Guru Besar Universitas Islam Negeri (UIN) Syarif Hidayatullah Jakarta Prof. Dr. H. Oman Fathurahman mengatakan, pandemi korona memang mengundang keprihatinan, akan tetapi ujian ini sudah barang pasti menyimpan hikmah dan manfaat. 

"Segala yang diciptakan Allah tidak mungkin menjadi sesuatu yang batil, atau pun sia-sia. Termasuk wabah. Bahkan, pandemi adalah peluang bagi Muslim untuk semakin takwa," kata Prof Oman dalam Dialog Ramadan 1441 H bertema "Mencapai Derajat Muttaqin di Era Pandemi Covid-19" yang diselenggarakan secara daring oleh Dewan Kemakmuran Masjid (DKM) Nursiah Daud Paloh-Media Group, Jakarta, Senin, 27 April 2020.

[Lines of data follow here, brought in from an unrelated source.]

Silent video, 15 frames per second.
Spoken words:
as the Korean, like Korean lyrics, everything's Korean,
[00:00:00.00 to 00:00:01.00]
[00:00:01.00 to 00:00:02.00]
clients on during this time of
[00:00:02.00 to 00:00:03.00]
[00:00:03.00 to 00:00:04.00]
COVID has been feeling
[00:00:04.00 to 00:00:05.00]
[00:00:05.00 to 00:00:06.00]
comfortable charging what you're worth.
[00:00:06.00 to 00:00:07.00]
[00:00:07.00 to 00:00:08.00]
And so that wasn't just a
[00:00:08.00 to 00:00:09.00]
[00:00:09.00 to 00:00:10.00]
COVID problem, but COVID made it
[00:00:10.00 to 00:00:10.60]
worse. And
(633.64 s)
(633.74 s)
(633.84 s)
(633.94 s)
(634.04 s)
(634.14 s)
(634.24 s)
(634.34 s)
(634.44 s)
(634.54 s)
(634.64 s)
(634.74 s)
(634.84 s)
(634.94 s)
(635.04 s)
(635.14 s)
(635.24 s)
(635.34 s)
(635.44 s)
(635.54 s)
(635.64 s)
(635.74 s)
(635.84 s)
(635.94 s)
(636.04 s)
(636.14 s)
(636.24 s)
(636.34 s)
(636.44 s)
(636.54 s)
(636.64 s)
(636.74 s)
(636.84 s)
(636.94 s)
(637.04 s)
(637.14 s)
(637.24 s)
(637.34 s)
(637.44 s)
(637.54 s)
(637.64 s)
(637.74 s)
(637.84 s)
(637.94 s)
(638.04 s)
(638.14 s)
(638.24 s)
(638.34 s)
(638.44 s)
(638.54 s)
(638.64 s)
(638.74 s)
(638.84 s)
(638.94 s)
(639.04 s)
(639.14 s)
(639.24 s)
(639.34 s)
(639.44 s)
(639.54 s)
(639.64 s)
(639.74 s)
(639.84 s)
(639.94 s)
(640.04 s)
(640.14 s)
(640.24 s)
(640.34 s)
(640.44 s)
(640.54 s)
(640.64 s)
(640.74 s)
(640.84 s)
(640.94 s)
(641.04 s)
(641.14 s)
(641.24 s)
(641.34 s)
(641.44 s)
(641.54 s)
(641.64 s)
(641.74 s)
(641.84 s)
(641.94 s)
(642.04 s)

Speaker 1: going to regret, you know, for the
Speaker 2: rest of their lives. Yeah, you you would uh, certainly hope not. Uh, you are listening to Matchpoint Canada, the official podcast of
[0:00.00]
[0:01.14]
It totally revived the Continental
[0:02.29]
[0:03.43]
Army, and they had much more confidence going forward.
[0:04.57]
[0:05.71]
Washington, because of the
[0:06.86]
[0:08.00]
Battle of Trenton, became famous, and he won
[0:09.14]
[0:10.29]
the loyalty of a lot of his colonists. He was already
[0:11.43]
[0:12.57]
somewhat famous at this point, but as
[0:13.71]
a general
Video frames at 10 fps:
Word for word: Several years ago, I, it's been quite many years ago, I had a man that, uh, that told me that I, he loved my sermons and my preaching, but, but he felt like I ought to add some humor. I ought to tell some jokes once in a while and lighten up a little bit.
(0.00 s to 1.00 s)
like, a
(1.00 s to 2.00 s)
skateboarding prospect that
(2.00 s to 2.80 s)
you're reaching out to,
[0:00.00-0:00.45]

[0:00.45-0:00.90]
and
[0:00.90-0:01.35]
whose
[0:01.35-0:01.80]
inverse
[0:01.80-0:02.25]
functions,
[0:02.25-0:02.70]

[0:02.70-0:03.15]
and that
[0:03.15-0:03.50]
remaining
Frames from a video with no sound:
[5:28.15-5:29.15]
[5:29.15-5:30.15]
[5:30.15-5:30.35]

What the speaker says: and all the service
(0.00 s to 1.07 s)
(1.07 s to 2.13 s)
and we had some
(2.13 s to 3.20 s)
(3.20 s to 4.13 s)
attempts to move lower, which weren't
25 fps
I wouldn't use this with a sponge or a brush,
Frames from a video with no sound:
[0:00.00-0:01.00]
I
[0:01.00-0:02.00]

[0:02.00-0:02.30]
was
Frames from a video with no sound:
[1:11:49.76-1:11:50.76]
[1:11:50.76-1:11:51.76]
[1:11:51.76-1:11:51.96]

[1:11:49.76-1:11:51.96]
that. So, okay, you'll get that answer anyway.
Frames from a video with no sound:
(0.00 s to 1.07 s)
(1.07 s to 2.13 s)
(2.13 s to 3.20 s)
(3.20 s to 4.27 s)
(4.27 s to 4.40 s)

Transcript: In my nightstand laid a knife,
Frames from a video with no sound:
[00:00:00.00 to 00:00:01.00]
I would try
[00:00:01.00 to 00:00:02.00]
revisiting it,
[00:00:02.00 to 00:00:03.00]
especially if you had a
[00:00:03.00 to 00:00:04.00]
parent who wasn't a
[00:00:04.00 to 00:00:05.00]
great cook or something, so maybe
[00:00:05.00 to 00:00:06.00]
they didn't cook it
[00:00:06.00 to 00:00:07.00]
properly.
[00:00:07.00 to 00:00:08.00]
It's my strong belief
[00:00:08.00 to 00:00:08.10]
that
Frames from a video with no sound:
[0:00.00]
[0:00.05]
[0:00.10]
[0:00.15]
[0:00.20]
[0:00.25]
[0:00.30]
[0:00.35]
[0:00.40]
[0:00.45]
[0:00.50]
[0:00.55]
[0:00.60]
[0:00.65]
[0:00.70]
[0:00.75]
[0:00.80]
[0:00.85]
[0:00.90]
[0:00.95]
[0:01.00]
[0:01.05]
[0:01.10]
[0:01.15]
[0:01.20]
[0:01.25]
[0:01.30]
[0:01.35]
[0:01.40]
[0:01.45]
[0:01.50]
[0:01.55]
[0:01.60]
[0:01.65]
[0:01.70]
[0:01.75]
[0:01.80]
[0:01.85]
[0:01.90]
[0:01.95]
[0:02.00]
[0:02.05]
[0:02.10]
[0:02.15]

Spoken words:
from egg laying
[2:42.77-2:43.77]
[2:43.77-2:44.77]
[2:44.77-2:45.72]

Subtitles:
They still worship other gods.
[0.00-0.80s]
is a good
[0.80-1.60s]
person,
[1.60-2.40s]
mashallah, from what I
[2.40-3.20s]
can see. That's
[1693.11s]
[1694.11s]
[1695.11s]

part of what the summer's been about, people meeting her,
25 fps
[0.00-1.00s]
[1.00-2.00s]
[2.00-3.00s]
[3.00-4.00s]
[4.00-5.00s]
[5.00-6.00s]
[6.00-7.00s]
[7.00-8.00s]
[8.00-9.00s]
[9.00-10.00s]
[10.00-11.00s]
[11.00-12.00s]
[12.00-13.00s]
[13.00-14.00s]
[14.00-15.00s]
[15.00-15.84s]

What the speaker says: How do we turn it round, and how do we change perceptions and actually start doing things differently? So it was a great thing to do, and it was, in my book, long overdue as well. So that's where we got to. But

Baca: 5 Sikap Nabi Menghadapi Wabah dan Penderita Penyakit Menular

 

Pandemi, bukan pula merupakan sesuatu yang baru. Kejadian serupa juga pernah terjadi sebelum dan sesudah masa kenabian Muhammad Saw, masa kekhalifahan Umar bin Khattab, hingga abad 14 yang berdampak dari Timur Tengah sampai Eropa.

"Seperti siklus yang berulang dalam sekian waktu. Jadi, pola persebaran, jenis, dan penanggulangannya pun relatif terbaca. Hanya saja kitanya yang lalai," kata sosok yang juga Staf Ahli Menteri Agama RI tersebut.

 

Dengan adanya perubahan pola ibadah yang disesuaikan dengan protokol kesehatan, misalnya, kata Oman, hal itu bisa dimaknai bahwa pandemi adalah media bagi umat agar memahami agama lebih secara substantif, bukan hanya dalam sisi ritual belaka.

"Esensi agama yang sesungguhnya adalah bagaimana seseorang bisa tetap menguatkan hablumminallah dan hablumminannas," terang dia.

 

Normal baru

Sementara itu, CEO Media Group Muhammad Mirdal Akib menyampaikan, penting bagi setiap Muslim untuk menjaga prasangka yang baik kepada Allah Swt atas keberadaan pandemi ini. 

"Berprasangka baik kepada Allah Swt ini agar bisa jauh lebih optimistis, menjaga kekuatan, serta melahirkan banyak opsi sebagai jalan keluar mengatasi masalah ini," kata Mirdal.

Baca: Umar bin Khattab: Wabah Adalah Takdir, dan Menghindarinya Juga Takdir
 

Pandemi korona, menurut dia, diprediksi bakal melahirkan new normal atau normal baru yang tidak hanya berkaitan secara personal, akan tetapi juga dalam pandangan keagamaan yang membawa kepada peningkatan kualitas ibadah. 

"Hari ini, masjid ditutup, ibadah dialihkan di rumah. Tapi, sekadar memindahkan tempatnya. Yang tidak berubah hanya nilai-nilai yang terkandung dalam ibadahnya," kata dia.

Mirdal menjelaskan, sekarang ini, umat tengah diajak untuk menjalani ibadah secara lebih khusyuk hingga menyentuh ranah substantif, ruh, dan hakikat untuk lebih mendekat diri secara batiniyah kepada Allah Swt.

Pandemi menjadi peluang yang luas bagi setiap Muslim untuk mencapai derajat ketakwaan, terlebih di bidang sosial.

"Melalui pandemi ini, seakan-akan Allah Swt sedang mengatakan kepada kita, 'Saya antarkan kepadamu surga yang luasnya seperti langit dan bumi'. Maksudnya, dengan banyaknya orang-orang yang membutuhkan di sekitar yang patut kita bantu dan menjadi ladang amal di bulan suci," terang Mirdal. 

"Mari, kita maksimalkan peluang itu untuk mencapai derajat takwa," tambah dia.